SE = √[(s₁² / n₁) + (s₂² / n₂)] = √[(38.7² / 85) + (39.2² / 203)]

SE ≈ √[(1497.69 / 85) + (1536.64 / 203)] ≈ √[17.62 + 7.58] ≈ √[25.20] ≈ 5.02

Step 4: Find critical t-value:

Degrees of freedom (approximate using Welch's formula):

df ≈ [(s₁² / n₁) + (s₂² / n₂)]² / [ ( (s₁² / n₁)² / (n₁-1) ) + ( (s₂² / n₂)² / (n₂-1) ) ]

Calculating df precisely yields a degree of freedom approximately around 125. Using t-tables, for 99% confidence and df ≈ 125, t_critical ≈ 2.62.

Step 5: Determine the margin of error:

ME = t_critical × SE = 2.62 × 5.02 ≈ 13.16

Step 6: Construct the confidence interval:

164.5 ± 13.16, which is (151.34, 177.66)

This interval suggests that, with 99% confidence, the true mean difference in blood pressure between the two groups is between approximately 151.34 and 177.66 mm Hg.

Testing the Effect of Tutoring on Math Scores

Five students' math scores before and after tutoring are compared to evaluate the tutoring's efficacy using a paired samples t-test at the 0.01 significance level.
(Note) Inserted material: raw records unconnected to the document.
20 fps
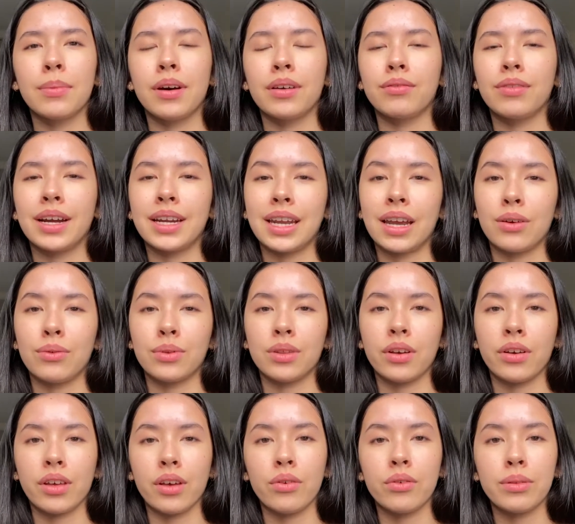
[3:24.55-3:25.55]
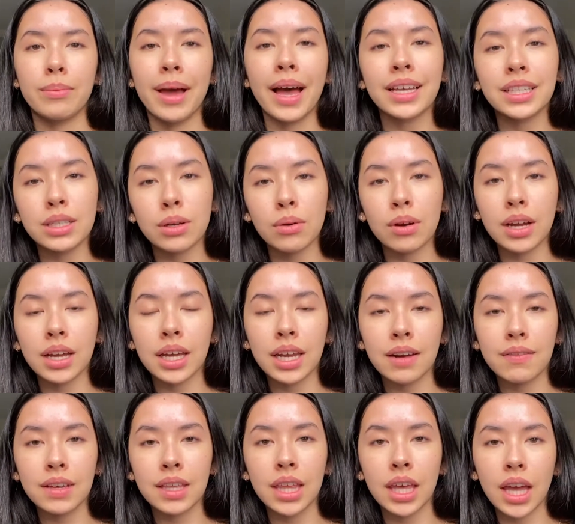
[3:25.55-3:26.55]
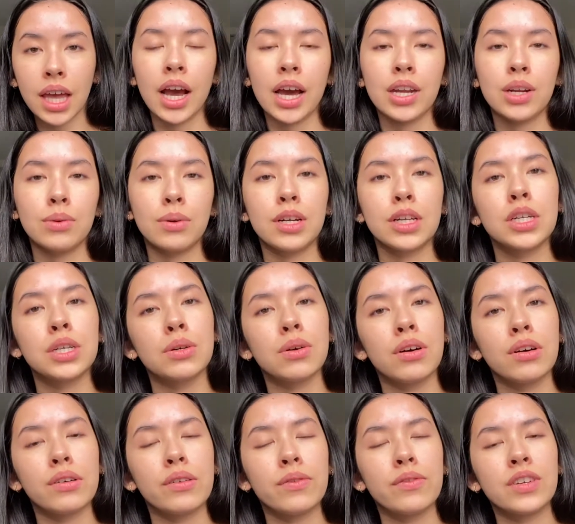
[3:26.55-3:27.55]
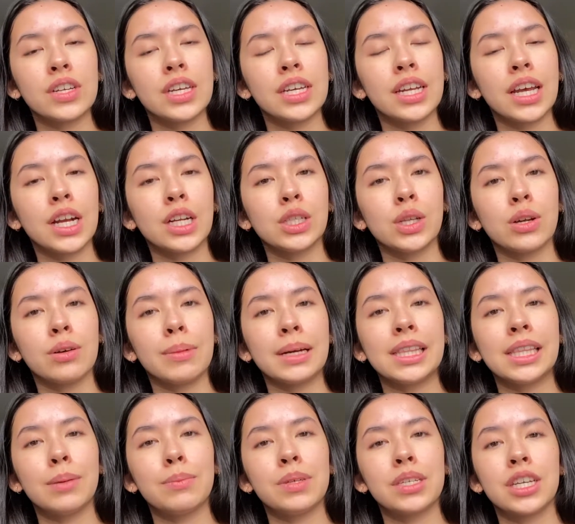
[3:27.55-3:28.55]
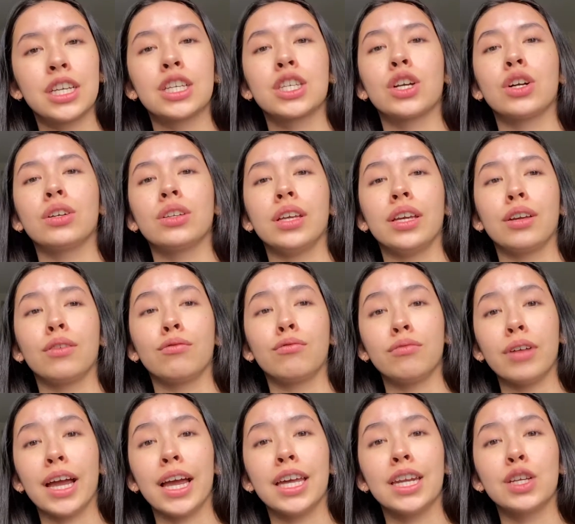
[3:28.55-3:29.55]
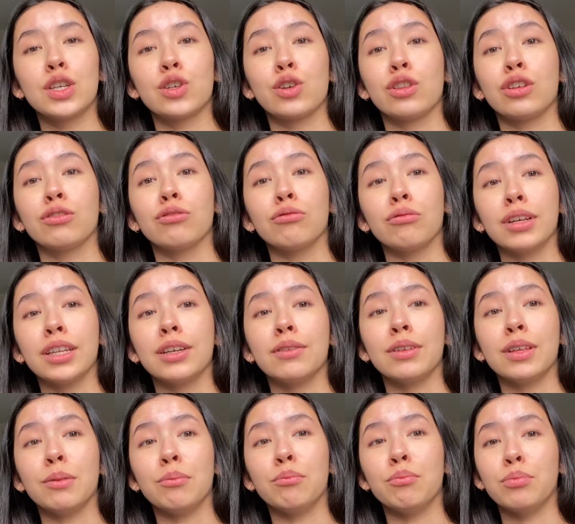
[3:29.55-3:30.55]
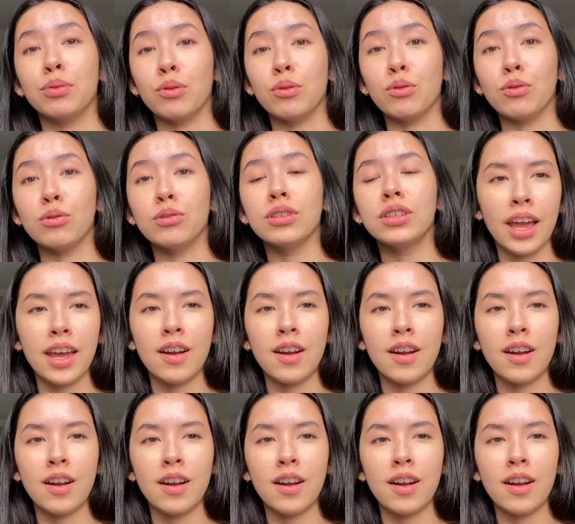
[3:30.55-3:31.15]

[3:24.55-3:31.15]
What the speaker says: but right now with like all the mask wearing and everything, I don't wear it too often, and a lot of my lipsticks are like red, so they're really bold,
The data include:

• Student A: Before X_A1, After X_A2
• Student B: Before X_B1, After X_B2
• Student C: Before X_C1, After X_C2
• Student D: Before X_D1, After X_D2
• Student E: Before X_E1, After X_E2

Assuming the scores are provided, the following steps are performed:

Step 1: Hypotheses

• H₀: μ_d = 0 (no effect of tutoring)
• H_A: μ_d ≠ 0 (tutoring has an effect)

Step 2: Calculate the differences d_i = After - Before for each student; then compute the mean difference, \(\bar{d}\), and standard deviation s_d.

Step 3: Calculate the test statistic t = \(\bar{d}\) / (s_d / √n)

Step 4: Find the critical t-value for 4 degrees of freedom at 0.01 significance level (two-tailed): approximately ±4.604.

Step 5: Make a decision: if |t| > critical value, reject H₀.

Step 6: Interpret the results in non-technical terms, indicating whether tutoring significantly affected scores.